В то же время в Музее городской скульптуры шла своя часть праздника. В полдень прошла мемориальная акция в Некрополе. Возлагали цветы и возжигали свечи в память о великом писателе. Правда, говорят организаторы, пришлось разочаровать пришедших старушек, которые рассчитывали почему-то на панихиду по Федору Михайловичу. Им объяснили, что сегодня не день смерти и не день рождения Достоевского, и вообще праздник светский.

А лучшее за этот день, пожалуй, ждало во внутреннем дворике. Заявлено оно было как современные хореографические размышления на тему «Мне мешает быть счастливым Достоевский в голове». Но в сущности это был настоящий серьезный танцевальный спектакль, практически балет. Вроде бы та же пантомима, никакой разницы. Но то ли профессионализм актеров, то ли талант режиссера — оторваться от довольно продолжительного зрелища было невозможно. Танец выразил настоящие мучительные рефлексии. Смотришь и веришь: действительно, у этих людей Достоевский в голове.

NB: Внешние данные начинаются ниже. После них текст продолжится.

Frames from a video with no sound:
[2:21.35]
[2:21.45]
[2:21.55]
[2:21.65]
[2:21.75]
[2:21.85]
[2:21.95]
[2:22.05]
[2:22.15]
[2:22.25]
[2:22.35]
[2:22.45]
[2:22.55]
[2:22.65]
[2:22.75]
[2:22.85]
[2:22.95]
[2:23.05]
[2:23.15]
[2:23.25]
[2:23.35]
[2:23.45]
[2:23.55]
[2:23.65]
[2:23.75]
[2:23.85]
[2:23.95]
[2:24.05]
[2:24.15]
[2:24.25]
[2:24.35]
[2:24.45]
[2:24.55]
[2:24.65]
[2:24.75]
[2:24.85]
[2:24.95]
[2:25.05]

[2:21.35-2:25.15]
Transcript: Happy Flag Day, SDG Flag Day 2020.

— Здесь участвовали танцоры из моей труппы и ученики моих классов, — рассказала режиссер и хореограф Лилия Бурдинская. — Мы занимались с ребятами три недели. Сначала технический урок, а потом — пятичасовая работа с Достоевским. Я попросила их написать письма Достоевскому. Среди нас были и те, кто его очень сильно любит, и те, кто не читал вовсе, — меня эта ситуация совершенно устраивала. Как ни странно, у нас не было чернухи — «Раскольников, топор»... Он показался нам очень человечным, ранимым, романтичным. А мы узнали, что он любил носить шляпы, любил детей, кормил их конфетами…

Мы обсуждали наши ощущения, наши мысли. Вот из этого всего составилась наша история. Казалось даже, что Федор Михайлович приходит к нам.